Using Traefik as reverse proxy, we can define the routes using labels in the docker containers instead of using a nginx.conf
file. With this, it is not necessary to modify the reverse proxy container for each application. In addition, as Traefik is listening to the docker daemon, it can detect new containers and create routes for them without rebooting.
Example of labels:
labels:
- "traefik.http.routers.angular.rule=PathPrefix(`/`)"
- "traefik.http.services.angular.loadBalancer.healthcheck.path=/health"
- "traefik.http.services.angular.loadBalancer.healthcheck.interval=10s"
- "traefik.http.services.angular.loadBalancer.healthcheck.scheme=http"

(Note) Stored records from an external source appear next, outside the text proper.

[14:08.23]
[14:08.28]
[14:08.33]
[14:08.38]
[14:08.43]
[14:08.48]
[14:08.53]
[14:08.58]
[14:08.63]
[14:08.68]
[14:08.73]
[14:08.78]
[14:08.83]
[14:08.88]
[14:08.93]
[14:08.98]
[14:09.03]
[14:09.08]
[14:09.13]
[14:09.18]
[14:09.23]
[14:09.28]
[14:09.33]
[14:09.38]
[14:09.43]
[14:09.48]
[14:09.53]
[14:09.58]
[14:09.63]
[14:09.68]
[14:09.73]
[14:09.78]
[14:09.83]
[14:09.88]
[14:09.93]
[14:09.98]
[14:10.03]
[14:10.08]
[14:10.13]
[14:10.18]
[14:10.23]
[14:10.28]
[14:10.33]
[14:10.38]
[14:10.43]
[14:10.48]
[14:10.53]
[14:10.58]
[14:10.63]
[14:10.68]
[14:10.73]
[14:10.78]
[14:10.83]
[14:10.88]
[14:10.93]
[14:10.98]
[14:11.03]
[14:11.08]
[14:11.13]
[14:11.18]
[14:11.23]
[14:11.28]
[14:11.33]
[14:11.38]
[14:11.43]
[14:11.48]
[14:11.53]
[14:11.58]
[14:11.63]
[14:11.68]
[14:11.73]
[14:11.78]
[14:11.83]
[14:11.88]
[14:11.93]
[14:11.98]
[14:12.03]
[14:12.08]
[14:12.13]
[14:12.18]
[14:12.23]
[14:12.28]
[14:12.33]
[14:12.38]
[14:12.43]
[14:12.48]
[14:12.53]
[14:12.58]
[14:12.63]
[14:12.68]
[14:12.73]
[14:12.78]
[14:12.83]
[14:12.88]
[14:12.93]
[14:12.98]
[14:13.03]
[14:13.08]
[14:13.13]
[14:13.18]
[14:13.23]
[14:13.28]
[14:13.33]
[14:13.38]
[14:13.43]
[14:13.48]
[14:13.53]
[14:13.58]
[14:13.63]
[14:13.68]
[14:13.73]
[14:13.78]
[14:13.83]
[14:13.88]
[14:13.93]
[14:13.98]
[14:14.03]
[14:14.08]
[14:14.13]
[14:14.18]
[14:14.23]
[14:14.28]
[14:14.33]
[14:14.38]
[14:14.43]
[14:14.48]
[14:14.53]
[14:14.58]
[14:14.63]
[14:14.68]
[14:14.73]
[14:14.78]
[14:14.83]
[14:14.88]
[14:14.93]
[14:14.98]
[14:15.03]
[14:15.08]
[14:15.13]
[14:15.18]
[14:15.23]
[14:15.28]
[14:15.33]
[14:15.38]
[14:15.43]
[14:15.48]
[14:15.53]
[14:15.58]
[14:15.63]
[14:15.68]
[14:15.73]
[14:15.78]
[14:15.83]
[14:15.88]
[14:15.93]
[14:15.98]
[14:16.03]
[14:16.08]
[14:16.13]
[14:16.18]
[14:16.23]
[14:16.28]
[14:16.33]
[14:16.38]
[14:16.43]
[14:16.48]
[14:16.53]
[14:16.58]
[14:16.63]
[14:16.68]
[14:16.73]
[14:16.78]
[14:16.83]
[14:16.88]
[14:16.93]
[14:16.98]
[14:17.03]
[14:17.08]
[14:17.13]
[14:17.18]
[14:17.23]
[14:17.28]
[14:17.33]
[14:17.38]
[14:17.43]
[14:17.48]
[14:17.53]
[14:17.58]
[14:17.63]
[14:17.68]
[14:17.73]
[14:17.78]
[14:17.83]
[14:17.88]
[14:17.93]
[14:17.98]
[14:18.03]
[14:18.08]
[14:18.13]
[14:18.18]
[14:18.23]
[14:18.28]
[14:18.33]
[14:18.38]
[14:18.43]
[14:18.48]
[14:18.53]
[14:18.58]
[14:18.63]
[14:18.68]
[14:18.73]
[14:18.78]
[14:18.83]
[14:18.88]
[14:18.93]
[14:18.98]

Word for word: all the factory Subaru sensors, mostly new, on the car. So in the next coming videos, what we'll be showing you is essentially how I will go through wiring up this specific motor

If you want to build the images from code, change to My Thai Star root folder and execute:
$ docker-compose -f docker-compose.traefik.yml up -d --build
If you want to build the images from artifacts, change to Traefik folder (reverse-proxy/traefik)
and execute:
$ docker-compose up -d --build
After a seconds, when the healthcheck detects that containers are running, your application will be available at http://localhost:8090. Also, the Traefik dashboard is available at http://localhost:8080.
If you want to check the behavior of the application when you scale up the back-end, you can execute:
$ docker-compose scale java=5
With this, the access to the java back-end will be using the load balancing method: Weighted Round Robin.